Грикор остановился. Его черные, похожие на виноградины глаза были полны смеха.

– А чем хуже шашлык из лисы?.. Что ест лиса? Кур. Почему же мясо лисы должно быть хуже всякого другого? – спрашивал он с притворным изумлением.

– Но ведь лиса и мышей ест, – брезгливо сказала Асмик.

– Чем же мышь погана? Она ведь только зерно грызет да сахар.

– Скажи ему, пусть не говорит таких противных вещей, – обернулась Асмик к Камо.

– Не люблю я, когда эти интеллигенты морщатся, да еще от чего: от шашлыка из лисьей печенки!.. Да ну идемте же скорее!

С шутками и смехом они поднялись на склон горы, где на снегу виднелись следы недавно прошедшего человека.
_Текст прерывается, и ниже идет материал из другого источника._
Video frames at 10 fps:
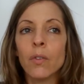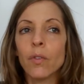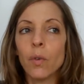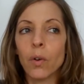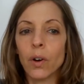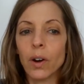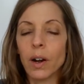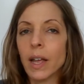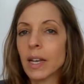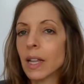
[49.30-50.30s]

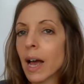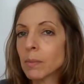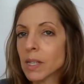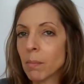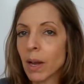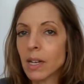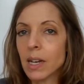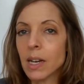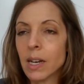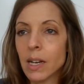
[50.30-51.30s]
for any labs they might
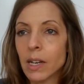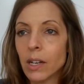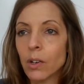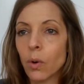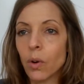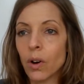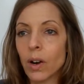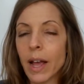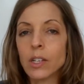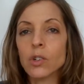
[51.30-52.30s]
need
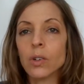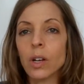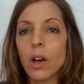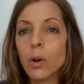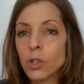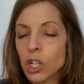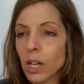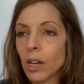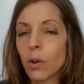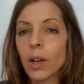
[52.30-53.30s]
or extra
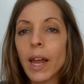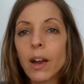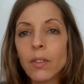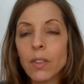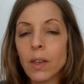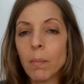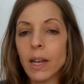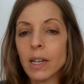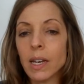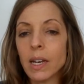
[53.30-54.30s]
coaching or care that they
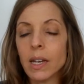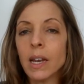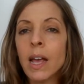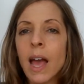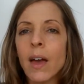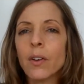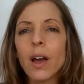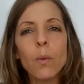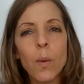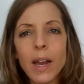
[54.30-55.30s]
might need. And they're
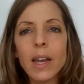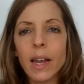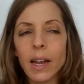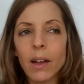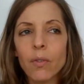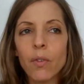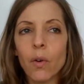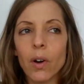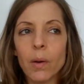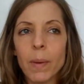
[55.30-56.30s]
not waiting
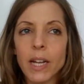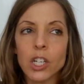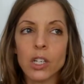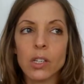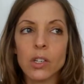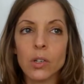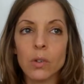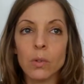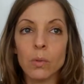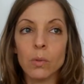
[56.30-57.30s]
for patients to
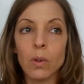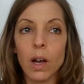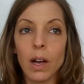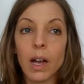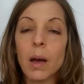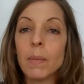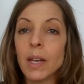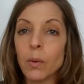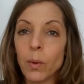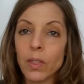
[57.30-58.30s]
come
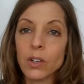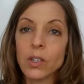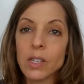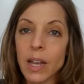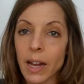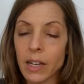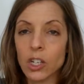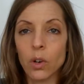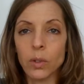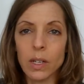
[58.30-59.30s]
in when they're sick
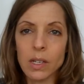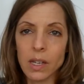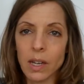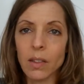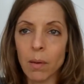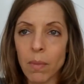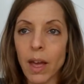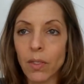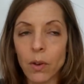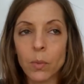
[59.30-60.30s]
and only seeing them
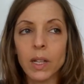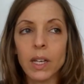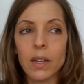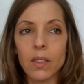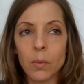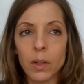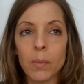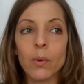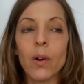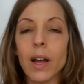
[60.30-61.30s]
then. They're
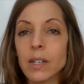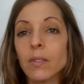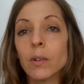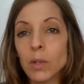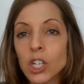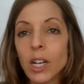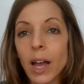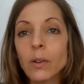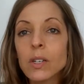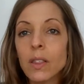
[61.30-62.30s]
really proactively reaching
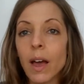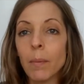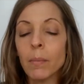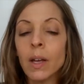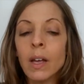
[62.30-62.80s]
out to them.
За ним шла собака.

– Следы деда и Чамбара! – обрадовался Камо.

По этим следам, за дедом и собакой, пошли и наши ребята.

Все вокруг было покрыто белым, белым снегом. Солнце сверкало так ярко, что глаза слепило. Казалось, мириады алмазов были рассыпаны по горным склонам.

Первый снег в горах!

Мрачная, туманная осенняя пора, когда все в природе окутано мглистым сумраком, как только выпадает первый снег, сменяется светлыми, прозрачными днями. Небо становится ясным и мирным, его лазурь – гуще и ярче. Во всем своем великолепии возникают на ее фоне вершины высоких гор. Приятно греет еще горячее солнце первых дней зимы, и снег тает, струйка за струйкой стекая в ущелья.

Ребята остановились на одном из склонов и залюбовались сверкающим под солнцем горным пейзажем. Лучи солнца, падая на снег, преломлялись в нем и, отражаясь, ласковыми волнами касались детских лиц.

– Какой чудесный день! – прошептал Армен. – И у зимы есть своя прелесть.